Introduction
Éros est une figure complexe et évolutive de la mythologie grecque. Il apparaît tantôt comme une divinité cosmogonique primordiale, force créatrice et organisatrice, tantôt comme le fils espiègle d'Aphrodite, un enfant ailé armé d'un arc. Cette dualité reflète la conception grecque de l'amour, à la fois puissance cosmique fondamentale et sentiment personnel capricieux. Son équivalent romain, Cupidon, hérite de ces traits et devient une icône culturelle durable.
Origines
Les origines d'Éros sont ambivalentes. Dans la « Théogonie » d'Hésiode (VIIIe-VIIe siècle av. J.-C.), il est l'une des premières entités à émerger du Chaos, aux côtés de Gaïa (la Terre) et de Tartare. Il est ici une force impersonnelle et nécessaire à la création. Plus tard, à partir de la période classique (Ve siècle av. J.-C.), il est progressivement « humanisé » et intégré au panthéon olympien comme le fils d'Aphrodite (déesse de l'amour) et d'Arès (dieu de la guerre), symbolisant l'union de l'attirance et du conflit.

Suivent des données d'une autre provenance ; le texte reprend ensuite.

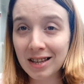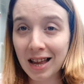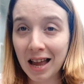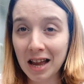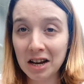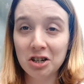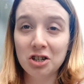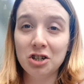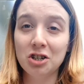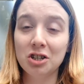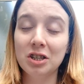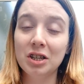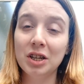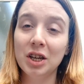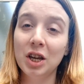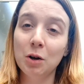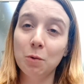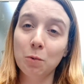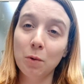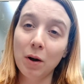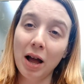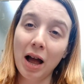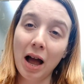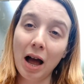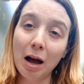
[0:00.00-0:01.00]
actually, and
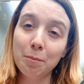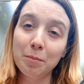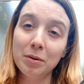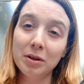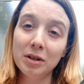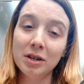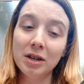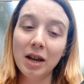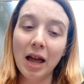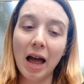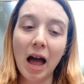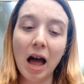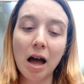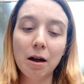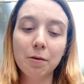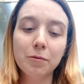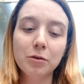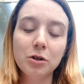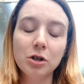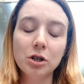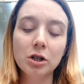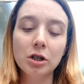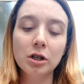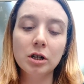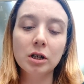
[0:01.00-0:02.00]
what happened
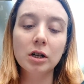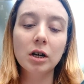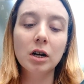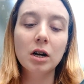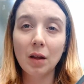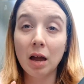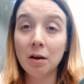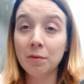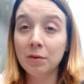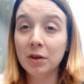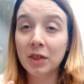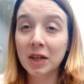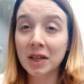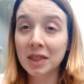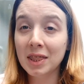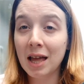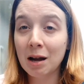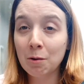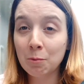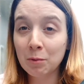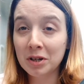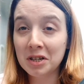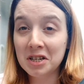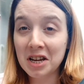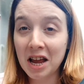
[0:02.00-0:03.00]
after everything
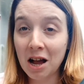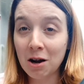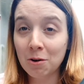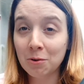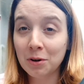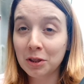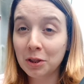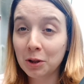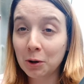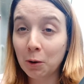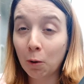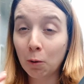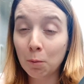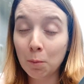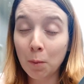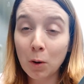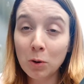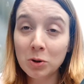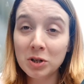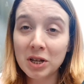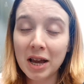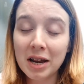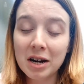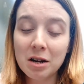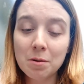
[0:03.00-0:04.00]
that went down at the Gorbeau
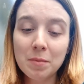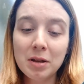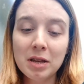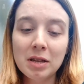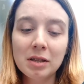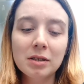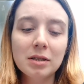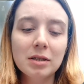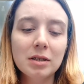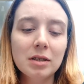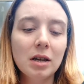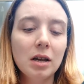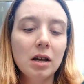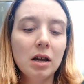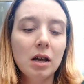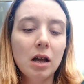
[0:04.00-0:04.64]
tenement.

Les poètes élégiaques et les dramaturges popularisent cette version.
Attributs
Éros est principalement représenté comme un jeune homme beau et athlétique, ou plus souvent comme un enfant joufflu et ailé (putto). Ses attributs essentiels sont son arc et ses flèches. Les flèches d'or provoquent un amour irrésistible et passionné, tandis que les flèches de plomb inspirent le dégoût ou l'indifférence. Il porte un carquois et est souvent accompagné d'une torche ou d'un flambeau, symbolisant l'ardeur de la passion. Le bandeau évoque l'aveuglement de l'amour. Ses ailes signifient la volatilité et l'imprévisibilité des sentiments.
Mythes
Le mythe le plus célèbre est celui de Psyché, raconté par Apulée dans « L'Âne d'or ». Éros est chargé par sa mère, jalouse, de faire tomber Psyché (une mortelle d'une beauté extraordinaire) amoureuse d'un monstre. Mais il se pique lui-même avec sa flèche et tombe amoureux d'elle. Il l'emmène dans un palais merveilleux, mais ne la visite que la nuit, dans l'obscurité, lui interdisant de voir son visage. Psyché, poussée par ses sœurs, transgresse l'interdit et, une lampe à la main, découvre le dieu endormi. Une goutte d'huile brûlante le réveille et il s'enfuit. Psyché doit alors accomplir des tâches impossibles imposées par Aphrodite pour le retrouver. Finalement, Zeus les réunit et accorde l'immortalité à Psyché. Ce mythe est une allégorie de l'âme (Psyché) unie à l'Amour (Éros) après des épreuves. Un autre mythe le montre puni par Apollon, qu'il a rendu fou amoureux de Daphné, en lui décochant une flèche d'or, tandis qu'il frappe la nymphe d'une flèche de plomb. Cela conduit à la métamorphose de Daphné en laurier.
Culte
Le culte d'Éros n'était pas aussi répandu que celui des grands Olympiens, mais il était présent. Il était vénéré comme un dieu de la fertilité et de la créativité masculine. Il avait des sanctuaires à Thespies en Béotie, où se déroulaient les Érotidia (jeux en son honneur) et où se trouvait une célèbre statue de Praxitèle le représentant en jeune homme. À Athènes, il était honoré aux côtés d'Aphrodite, et des gymnases lui étaient parfois dédiés, l'amour étant lié à l'éducation et aux relations pédagogiques. À Rome, Cupidon était fêté lors des Lupercales, une fête de purification et de fertilité.
Influence
L'image de Cupidon, l'enfant espiègle et ailé, est omniprésente dans l'art occidental depuis la Renaissance, notamment dans les peintures allégoriques du Baroque. Il est le symbole universel de la Saint-Valentin. Le concept d'« amour érotique » dérive directement de son nom. En psychanalyse, Sigmund Freud a utilisé le terme « Éros » pour désigner l'ensemble des pulsions de vie, s'opposant à Thanatos (la pulsion de mort). Dans la culture populaire, il apparaît constamment, de la publicité à la littérature, perpétuant son rôle de personnification de l'amour, tantôt naïf, tantôt dangereux.